• [WORK TO BE COMPLETED]
Retype the records below exactly as they stand, but with no images.

________________

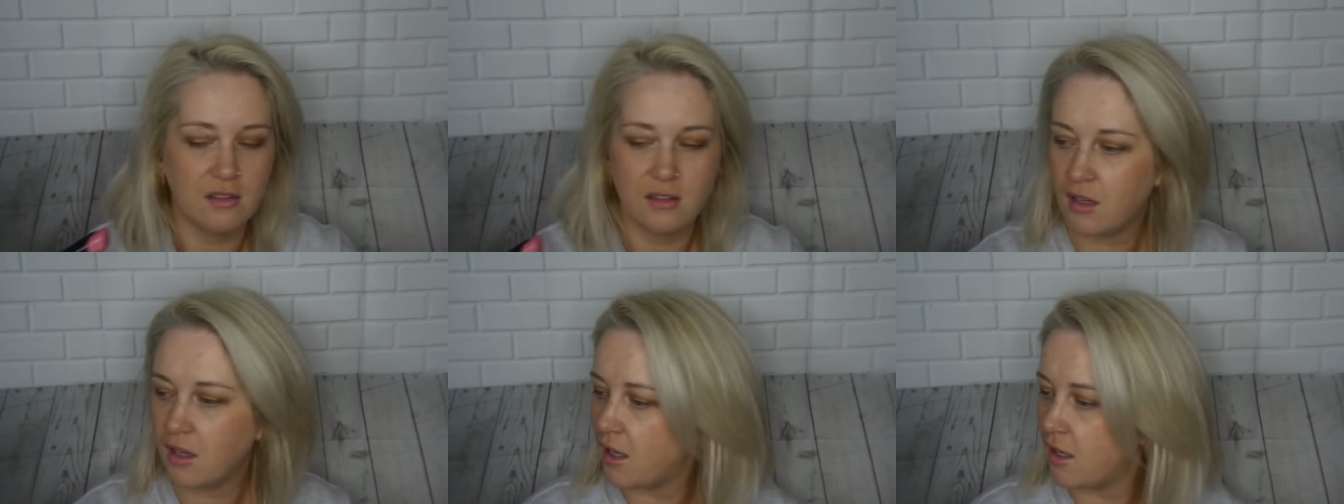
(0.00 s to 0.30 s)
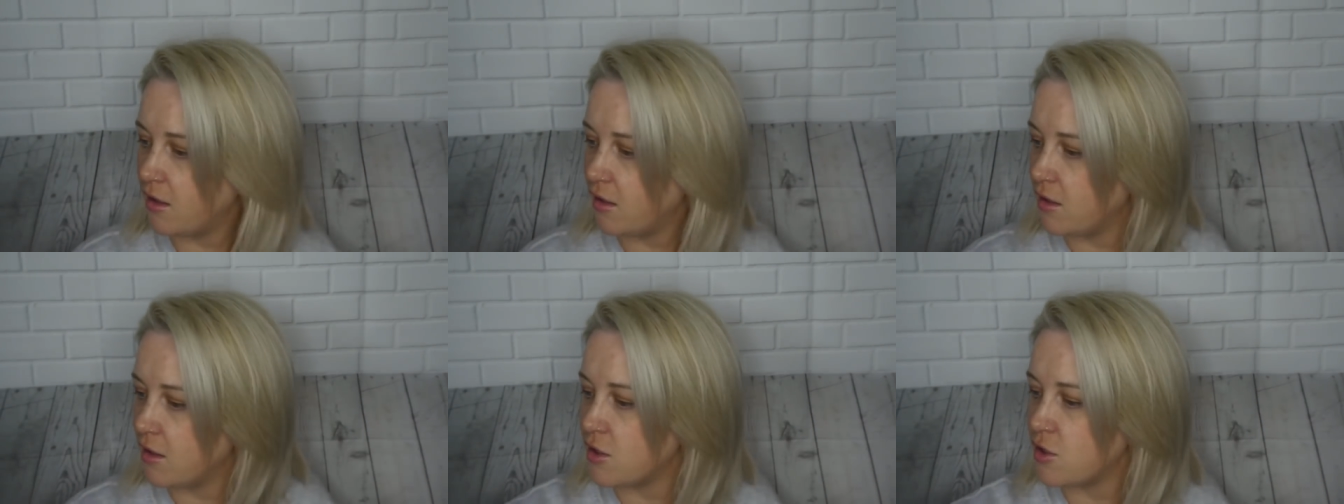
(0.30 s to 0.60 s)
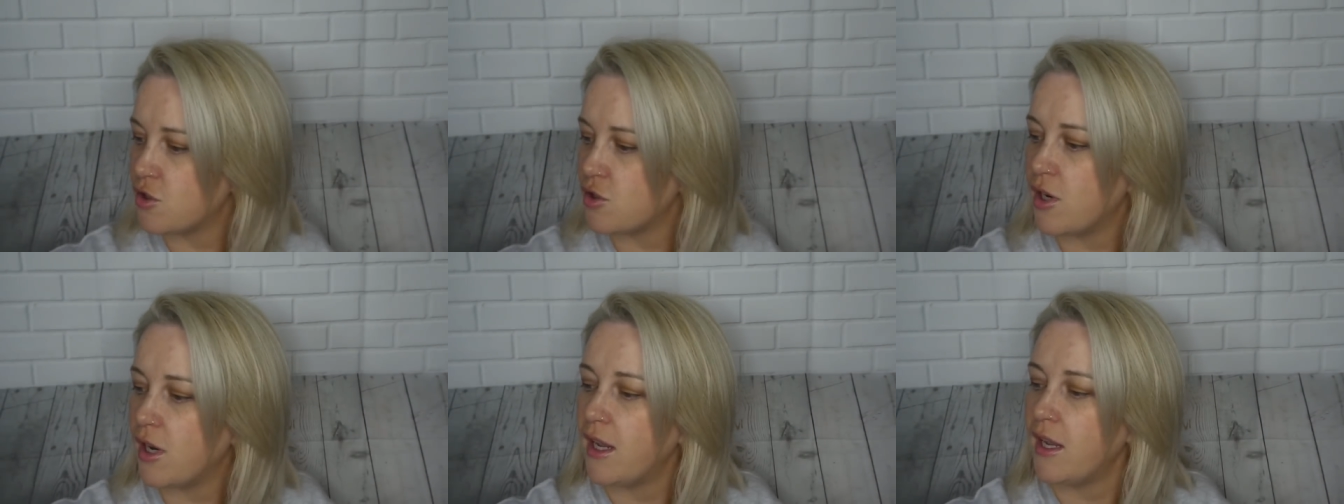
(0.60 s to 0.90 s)
So I'm going
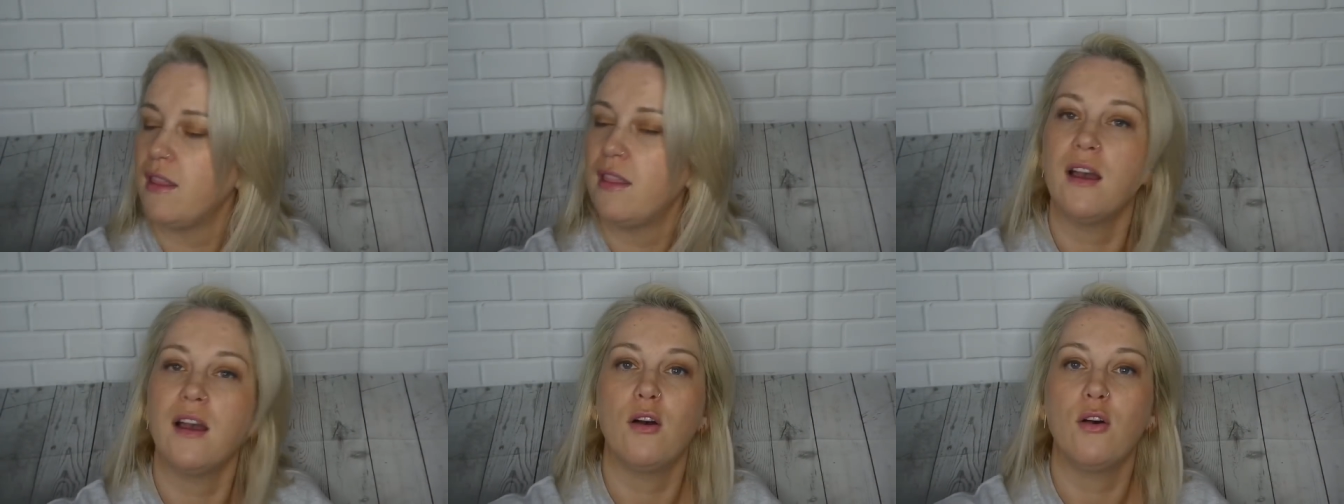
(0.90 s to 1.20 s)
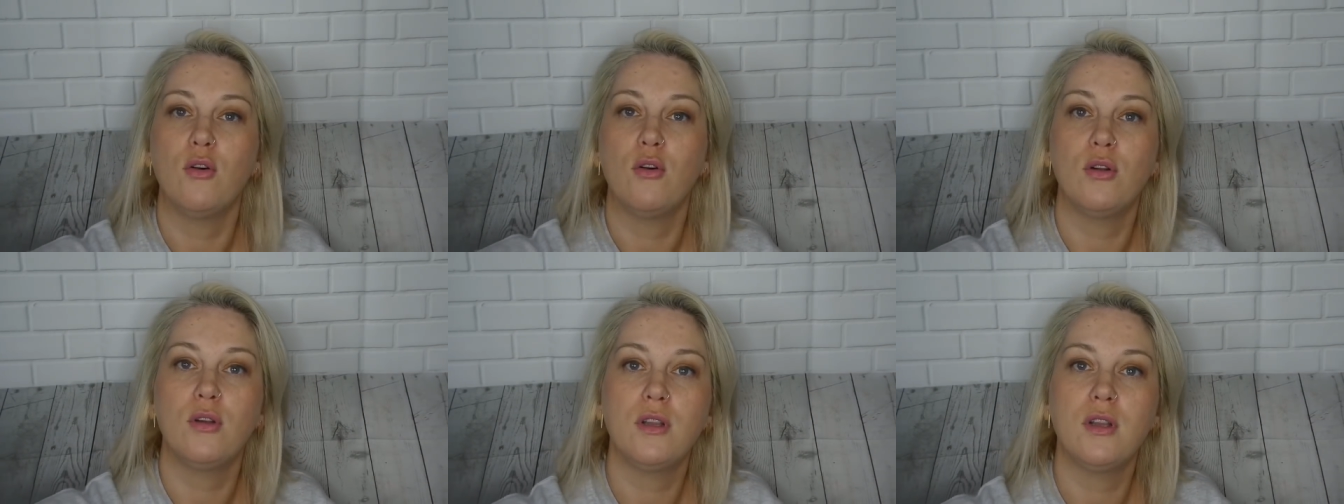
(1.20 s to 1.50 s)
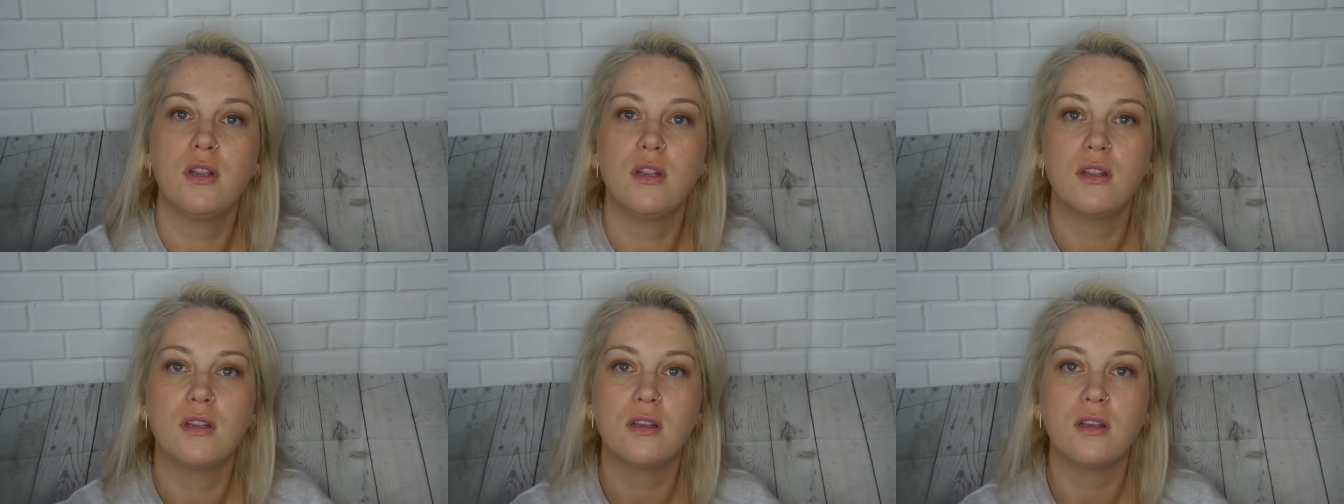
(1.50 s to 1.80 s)
to try that on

________________

• [RESULT OF THE EXERCISE]
(0.00 s to 0.30 s)
(0.30 s to 0.60 s)
(0.60 s to 0.90 s)
So I'm going
(0.90 s to 1.20 s)
(1.20 s to 1.50 s)
(1.50 s to 1.80 s)
to try that on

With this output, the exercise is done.